I recently, while preparing for a commercial shoot, took a few self-portraits. Including this one:
As always, click to see it large. (You really do need to see this one at original size to see the full effect.)
To do a portrait like this, I did the following – and I thought it might be useful for me to share the thought process:
- I decided I wanted black and white, and to shoot it that way.
- I set up the right studio lighting. I used a softbox on camera left; an edge light on camera right at the back; and a fill light using an umbrella on camera right in front.
- I metered for these lights, with a fairly high key:fill ratio. In other words, I wanted the less-lit part of my face to be much less lit. To get this, I set the fill light around three stops darker than the main light.
- That in turn allowed me to set up an edge light, to show the contours of my face.
- I set up a white background.
- I positioned myself at a distance from the background that would ensure a grey (rather than black or white) background.

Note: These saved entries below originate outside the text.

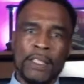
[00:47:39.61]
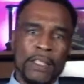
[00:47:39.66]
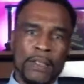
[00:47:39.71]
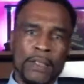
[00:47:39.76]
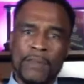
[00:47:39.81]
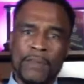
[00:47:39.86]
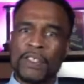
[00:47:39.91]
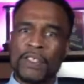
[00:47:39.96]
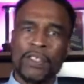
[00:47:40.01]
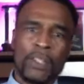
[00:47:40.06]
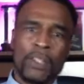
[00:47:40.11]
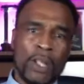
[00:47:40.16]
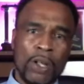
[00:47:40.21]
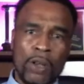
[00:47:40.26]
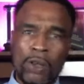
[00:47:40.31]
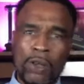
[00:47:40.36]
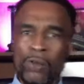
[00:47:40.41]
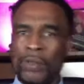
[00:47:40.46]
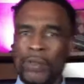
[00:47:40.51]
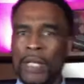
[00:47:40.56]
Give us a
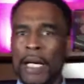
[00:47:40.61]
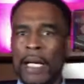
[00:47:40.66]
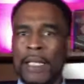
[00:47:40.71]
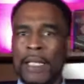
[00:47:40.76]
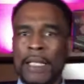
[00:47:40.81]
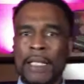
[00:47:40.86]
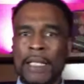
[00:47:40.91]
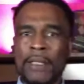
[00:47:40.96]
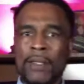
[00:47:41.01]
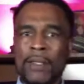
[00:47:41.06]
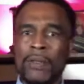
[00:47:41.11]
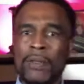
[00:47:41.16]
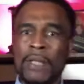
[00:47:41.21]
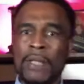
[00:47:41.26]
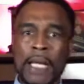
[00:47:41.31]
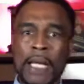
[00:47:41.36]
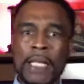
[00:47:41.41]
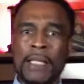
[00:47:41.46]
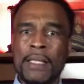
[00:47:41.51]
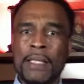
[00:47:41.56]
call,
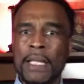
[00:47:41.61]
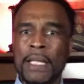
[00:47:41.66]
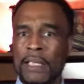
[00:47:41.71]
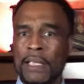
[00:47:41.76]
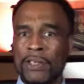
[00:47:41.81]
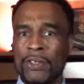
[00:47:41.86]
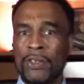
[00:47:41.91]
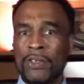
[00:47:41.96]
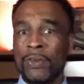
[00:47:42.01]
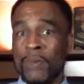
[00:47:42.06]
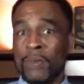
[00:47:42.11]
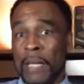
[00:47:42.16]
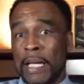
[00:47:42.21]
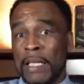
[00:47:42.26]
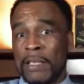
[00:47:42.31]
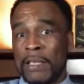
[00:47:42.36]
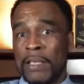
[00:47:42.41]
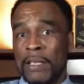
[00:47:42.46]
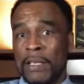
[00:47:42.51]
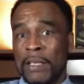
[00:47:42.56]

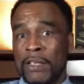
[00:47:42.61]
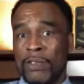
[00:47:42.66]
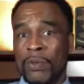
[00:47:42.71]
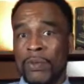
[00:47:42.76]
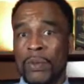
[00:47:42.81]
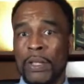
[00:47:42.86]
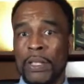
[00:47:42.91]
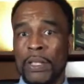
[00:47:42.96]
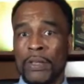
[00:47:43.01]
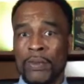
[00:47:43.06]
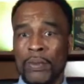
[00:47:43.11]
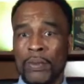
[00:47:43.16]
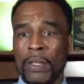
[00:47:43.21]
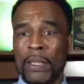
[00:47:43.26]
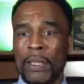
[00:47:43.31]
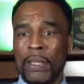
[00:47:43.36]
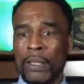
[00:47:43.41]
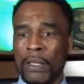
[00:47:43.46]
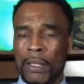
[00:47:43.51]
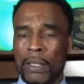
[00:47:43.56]

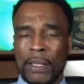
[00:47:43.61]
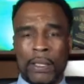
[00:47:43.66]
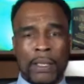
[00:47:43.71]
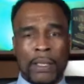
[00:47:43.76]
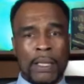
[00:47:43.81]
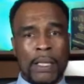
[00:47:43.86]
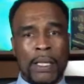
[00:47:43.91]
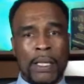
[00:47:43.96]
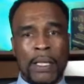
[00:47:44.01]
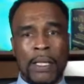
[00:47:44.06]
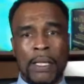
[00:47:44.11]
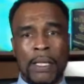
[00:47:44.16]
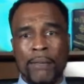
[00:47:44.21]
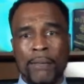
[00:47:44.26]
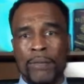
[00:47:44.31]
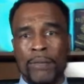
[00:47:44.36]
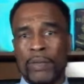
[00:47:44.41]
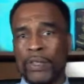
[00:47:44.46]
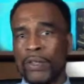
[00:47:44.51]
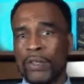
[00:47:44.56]

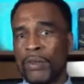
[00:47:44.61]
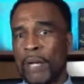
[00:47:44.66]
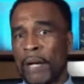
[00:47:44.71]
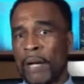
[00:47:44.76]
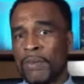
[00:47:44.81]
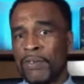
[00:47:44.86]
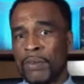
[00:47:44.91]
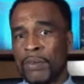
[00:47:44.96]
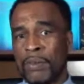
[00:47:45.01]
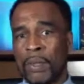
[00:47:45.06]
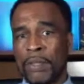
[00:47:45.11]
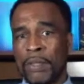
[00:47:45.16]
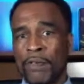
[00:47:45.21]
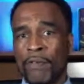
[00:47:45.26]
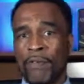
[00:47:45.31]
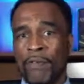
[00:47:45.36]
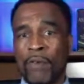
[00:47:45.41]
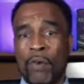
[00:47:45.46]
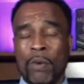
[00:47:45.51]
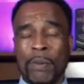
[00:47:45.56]
980-892-1823. We do have some other
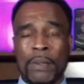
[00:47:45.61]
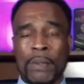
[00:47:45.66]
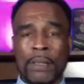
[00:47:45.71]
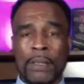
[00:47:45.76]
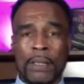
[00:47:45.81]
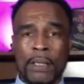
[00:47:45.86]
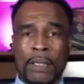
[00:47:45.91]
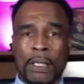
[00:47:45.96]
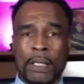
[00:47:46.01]
phone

- I set up the main light, in a softbox, such that I would get nice catch lights in my eyes.
- I pre-focused (on a chair), then set the camera to manual, and then used the camera’s timer to take the shot.
- I used a horizontal layout, to create enough “negative space”, by using the rule of thirds (i.e I did not put myself in the “Uncle Fred” position right in the middle).
Finally, in post-production I added some film grain. This is one of Lightroom 3’s Develop module’s “Effects”, and it is one I really like. Tri-X film, anyone?
I am about to set up the same setups for Saturday’s workshop. Deciding on lighting is a photographer’s major job!
Great work Michael! I have been wanting to do a self portrait for a while now and think I found my inspiration.
Thanks! Self portraits are by far the toughest (if only for mechanical reasons: try focusing on yourself). But they are rewarding.